- _TASK OBJECTIVE_: Copy exactly, no pictures: every line from the one that contains "[00:00:04.00 to 00:00:05.00]" through the end of the entries below.

(DATA FOR THIS TASK begins)

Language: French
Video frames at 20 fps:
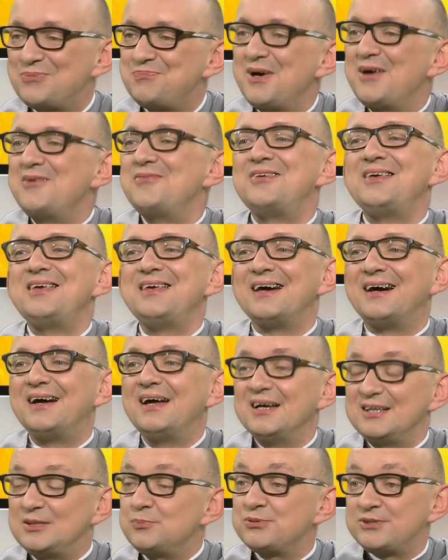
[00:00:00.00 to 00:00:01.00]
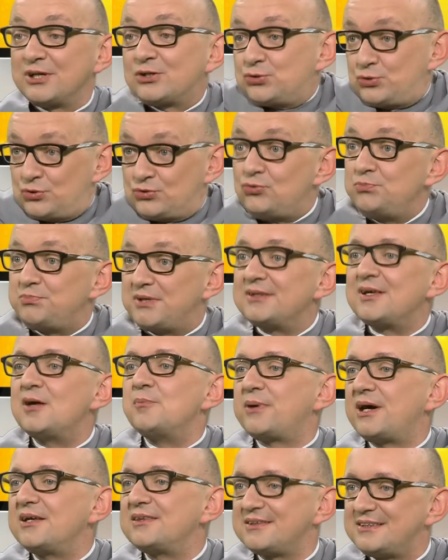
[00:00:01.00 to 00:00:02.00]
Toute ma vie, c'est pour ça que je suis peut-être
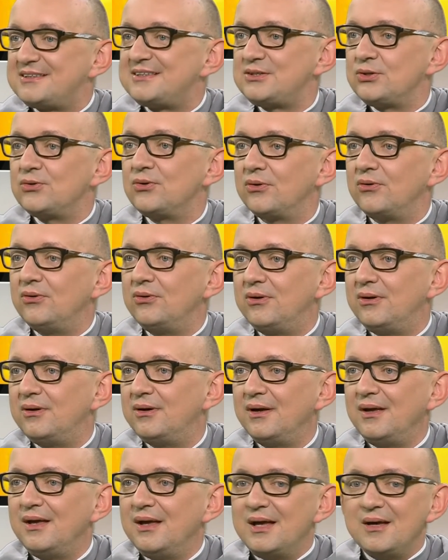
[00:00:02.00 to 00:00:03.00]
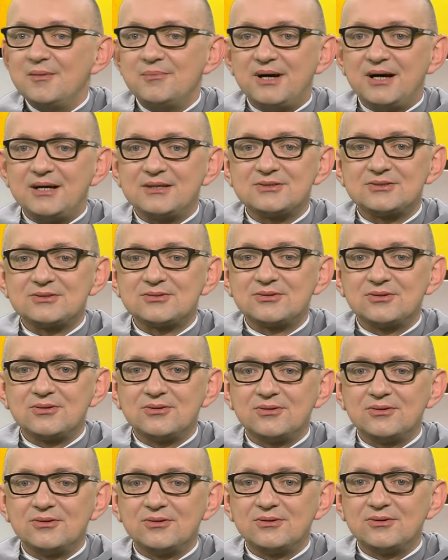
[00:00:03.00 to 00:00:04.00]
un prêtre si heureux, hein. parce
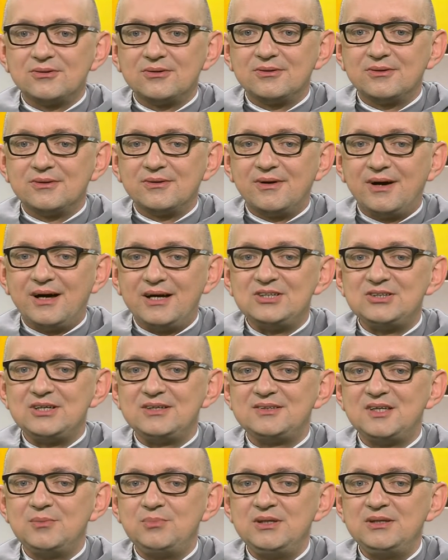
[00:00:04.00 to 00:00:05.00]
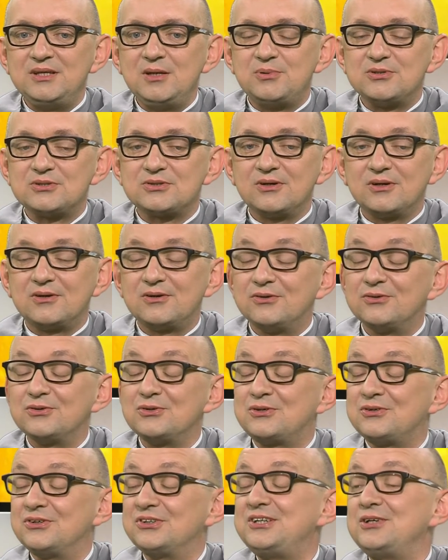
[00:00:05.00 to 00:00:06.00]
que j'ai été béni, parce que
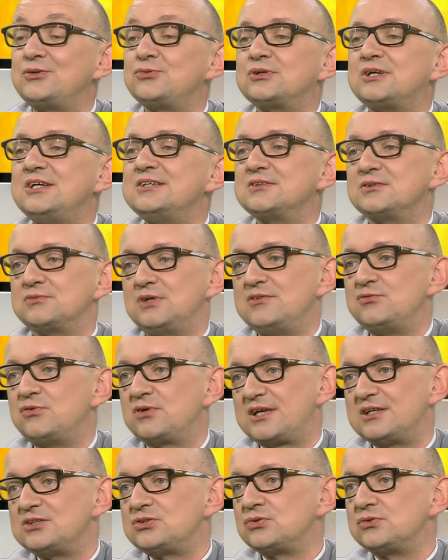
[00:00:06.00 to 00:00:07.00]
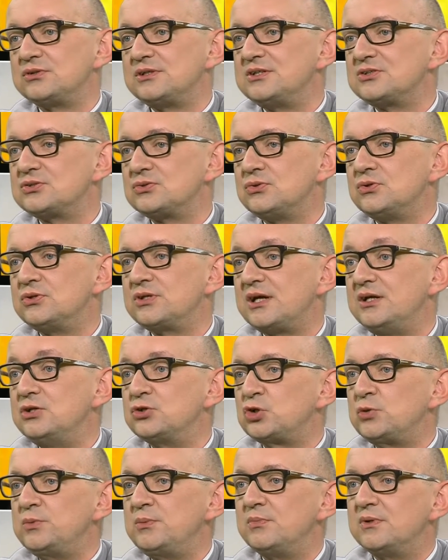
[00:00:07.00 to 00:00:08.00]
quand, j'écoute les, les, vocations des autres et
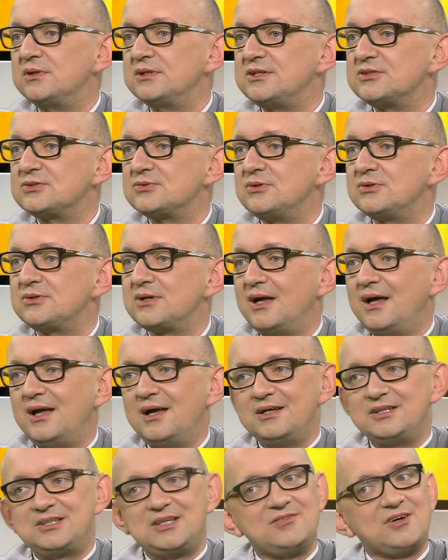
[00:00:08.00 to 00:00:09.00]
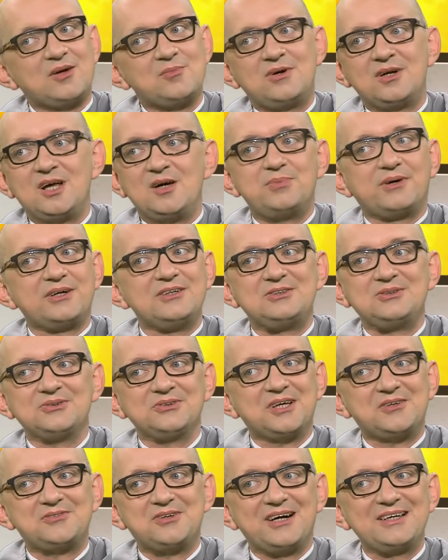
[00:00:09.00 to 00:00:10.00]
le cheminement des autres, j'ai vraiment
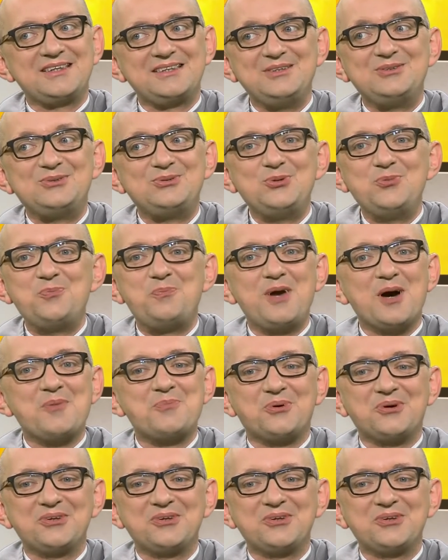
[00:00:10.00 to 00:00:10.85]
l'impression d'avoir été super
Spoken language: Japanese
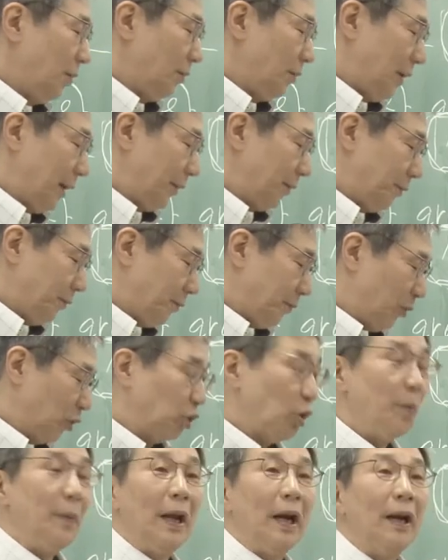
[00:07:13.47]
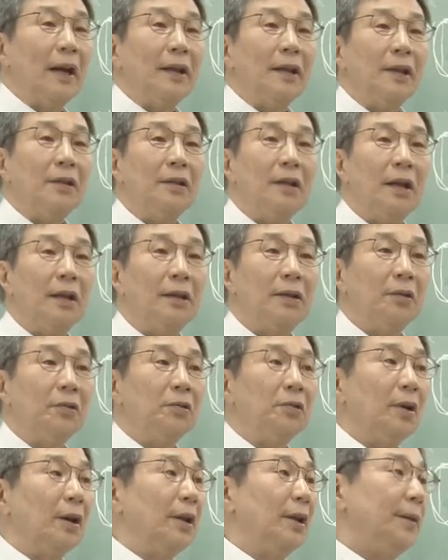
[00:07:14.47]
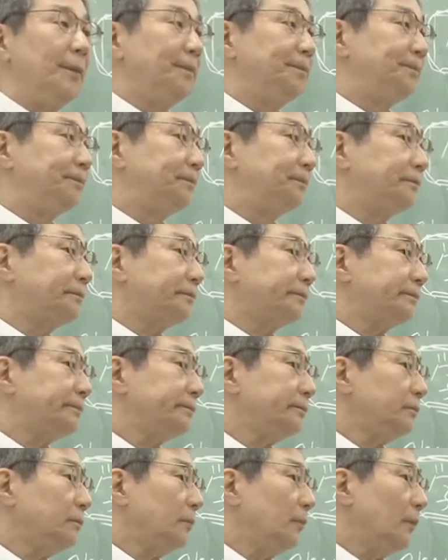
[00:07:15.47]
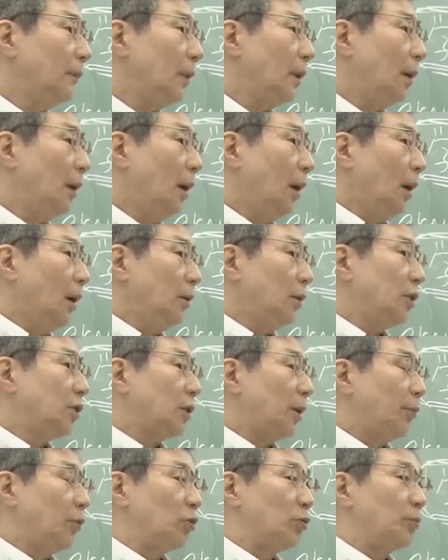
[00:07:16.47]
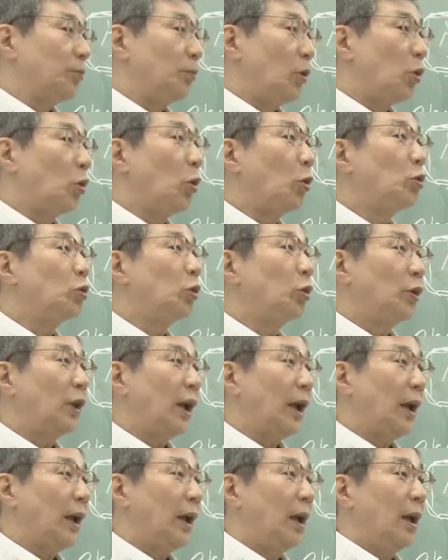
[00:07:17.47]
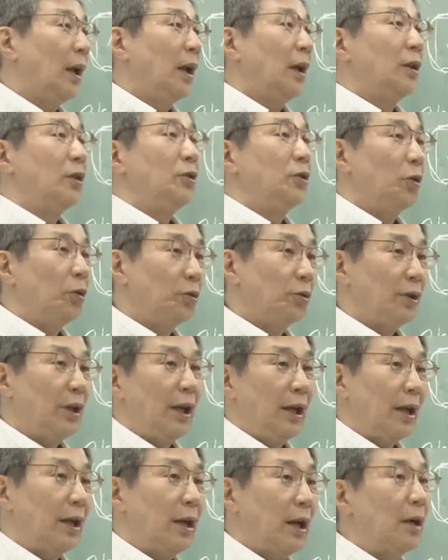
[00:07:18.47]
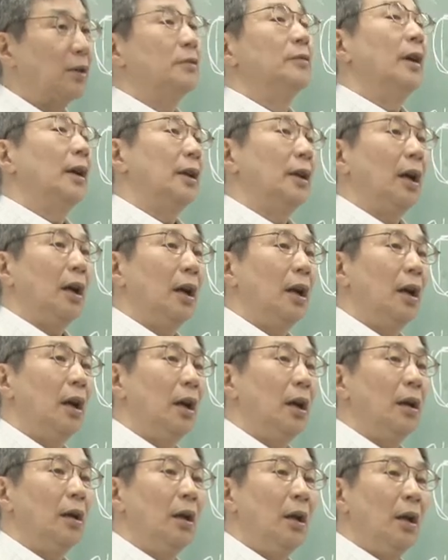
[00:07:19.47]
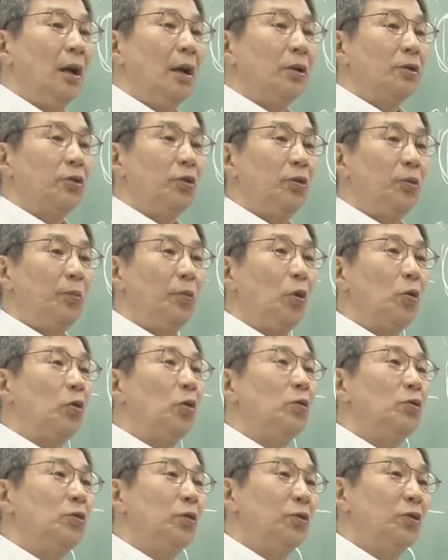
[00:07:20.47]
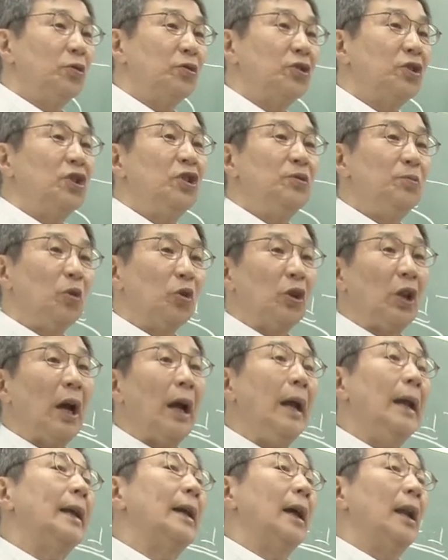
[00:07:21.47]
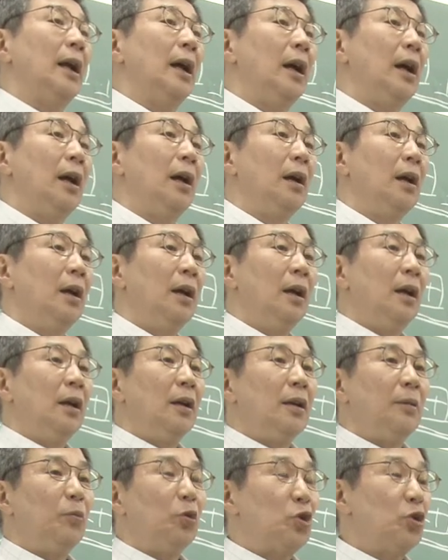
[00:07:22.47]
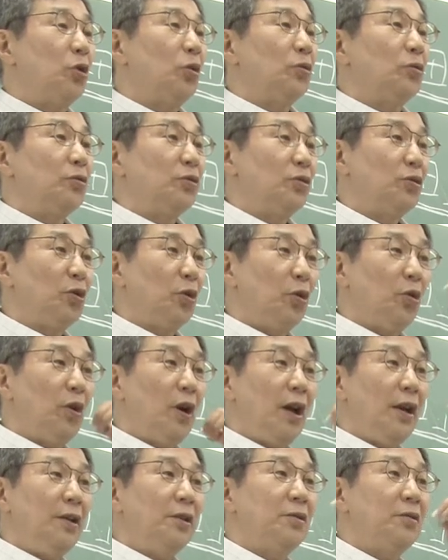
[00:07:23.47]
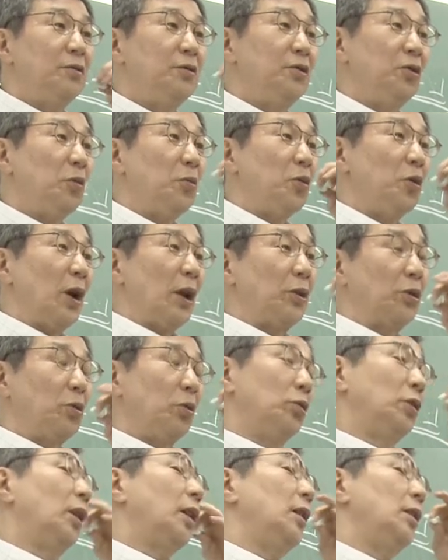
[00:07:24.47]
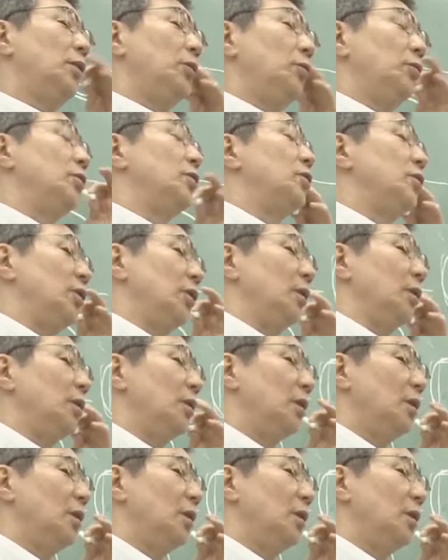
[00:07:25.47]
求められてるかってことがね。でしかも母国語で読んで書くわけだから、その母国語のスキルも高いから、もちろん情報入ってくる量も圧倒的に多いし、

(DATA FOR THIS TASK ends)

- _ANSWER SPACE_:
[00:00:04.00 to 00:00:05.00]
[00:00:05.00 to 00:00:06.00]
que j'ai été béni, parce que
[00:00:06.00 to 00:00:07.00]
[00:00:07.00 to 00:00:08.00]
quand, j'écoute les, les, vocations des autres et
[00:00:08.00 to 00:00:09.00]
[00:00:09.00 to 00:00:10.00]
le cheminement des autres, j'ai vraiment
[00:00:10.00 to 00:00:10.85]
l'impression d'avoir été super
Spoken language: Japanese
[00:07:13.47]
[00:07:14.47]
[00:07:15.47]
[00:07:16.47]
[00:07:17.47]
[00:07:18.47]
[00:07:19.47]
[00:07:20.47]
[00:07:21.47]
[00:07:22.47]
[00:07:23.47]
[00:07:24.47]
[00:07:25.47]
求められてるかってことがね。でしかも母国語で読んで書くわけだから、その母国語のスキルも高いから、もちろん情報入ってくる量も圧倒的に多いし、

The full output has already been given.